Dow Jones closed down by 0.19% percent, S&P 500 closed down by 0.25% percent, Nasdaq settled down by 0.10% percent.
Treasuries Recap
U.S. long-term Treasury yields hit nine-month highs on Thursday after employment and other economic data pointed to easing inflation.
The benchmark U.S. 10-year yields were last up 9.3 basis points (bps) at 4.171%, after initially hitting 4.195%, the highest since November.
Commodities Recap
Gold was near a more than three-week low on Thursday, dragged by a robust dollar and elevated bond yields, while investors remained cautious ahead of July U.S. nonfarm payrolls data.

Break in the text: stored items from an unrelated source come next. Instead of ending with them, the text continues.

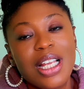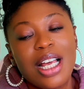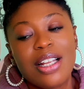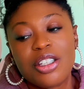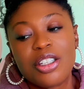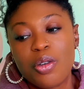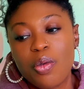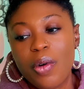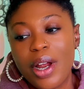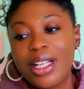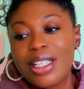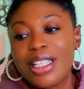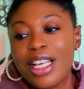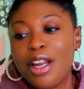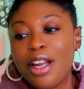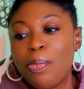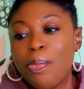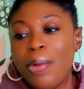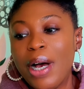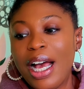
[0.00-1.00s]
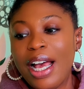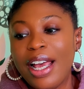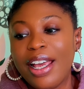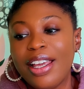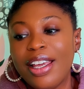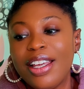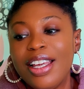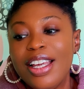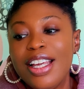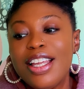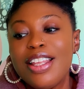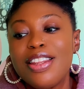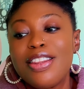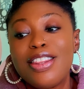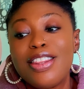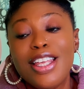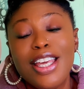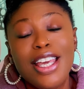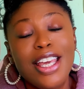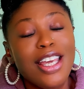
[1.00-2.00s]
and directed by
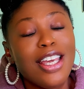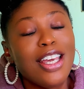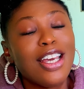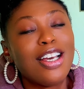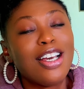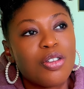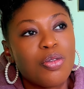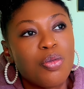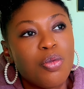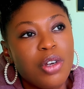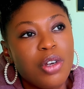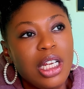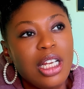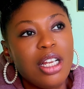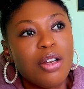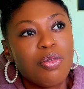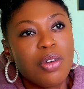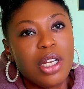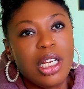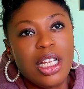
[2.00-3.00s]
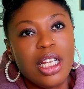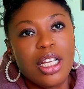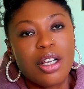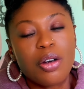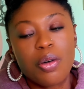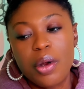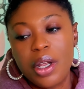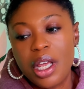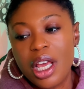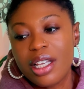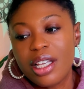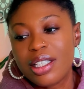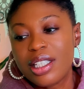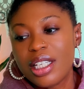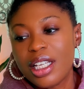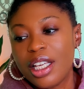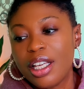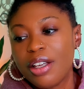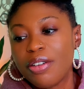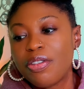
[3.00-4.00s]
the really, really
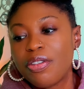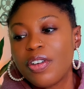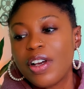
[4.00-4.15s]
creative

Spot gold was flat at $1,933.80 per ounce by 2:34 p.m. EDT (1834 GMT), after hitting its lowest since July 11. U.S. gold futures settled 0.3% lower at $1,968.80.
Oil prices gained about 2% on Thursday as Saudi Arabia and Russia took steps to keep supplies tight into September and possibly beyond.
Brent futures rose $1.94, or 2.3%, to settle at $85.14 a barrel, while U.S. West Texas Intermediate crude rose $2.06, or 2.6%, to settle at $81.55.